I found plenty of seemingly related Stackoverflow posts with the same error message when fitting neural network models on data but none of them seemed to relate directly to my use case, i.e. fitting using the sparse_categorical_crossentropy
loss function. I'm aware I could alternatively use the caterorical_crossentropy
by first encoding the target variables to one-hot form using to_categorical()
but due to the large number of target classes, I would run into memory issues with that approach, hence a sparse method is the only reasonable workaround.

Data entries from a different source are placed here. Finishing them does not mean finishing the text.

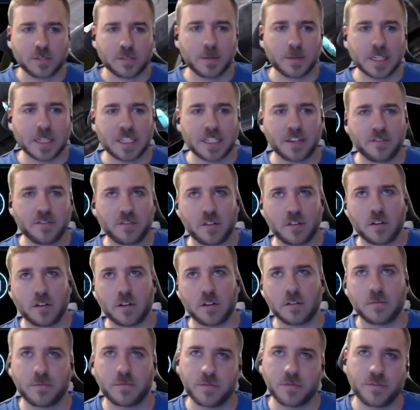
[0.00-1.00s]
my tip
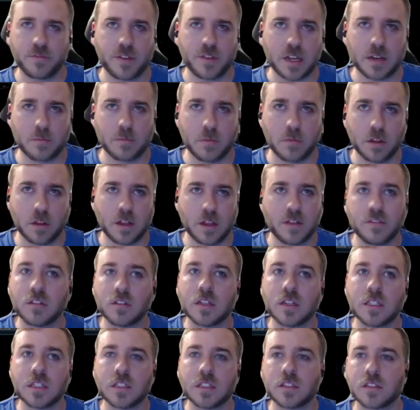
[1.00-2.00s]
for fighting
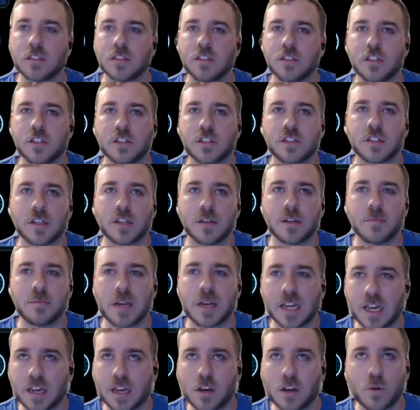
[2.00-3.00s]
Malevolence, just to
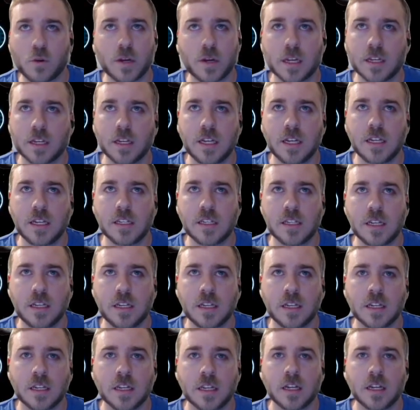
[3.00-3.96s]
make it quick and easy.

Below I included a sample data and a full reproducible example. Error pops up in the model.fit(X,y)
line and error message is as follows:
ValueError: in user code:
File "...\.venv\lib\site-packages\keras\engine\training.py", line 1021, in train_function *
return step_function(self, iterator)
File "...\.venv\lib\site-packages\keras\engine\training.py", line 1010, in step_function **
outputs = model.distribute_strategy.run(run_step, args=(data,))
File "...\.venv\lib\site-packages\keras\engine\training.py", line 1000, in run_step **
outputs = model.train_step(data)
File "...\.venv\lib\site-packages\keras\engine\training.py", line 864, in train_step
return self.compute_metrics(x, y, y_pred, sample_weight)
File "...\.venv\lib\site-packages\keras\engine\training.py", line 957, in compute_metrics
self.compiled_metrics.update_state(y, y_pred, sample_weight)
File "...\.venv\lib\site-packages\keras\engine\compile_utils.py", line 459, in update_state
metric_obj.update_state(y_t, y_p, sample_weight=mask)
File "...\.venv\lib\site-packages\keras\utils\metrics_utils.py", line 70, in decorated
update_op = update_state_fn(*args, **kwargs)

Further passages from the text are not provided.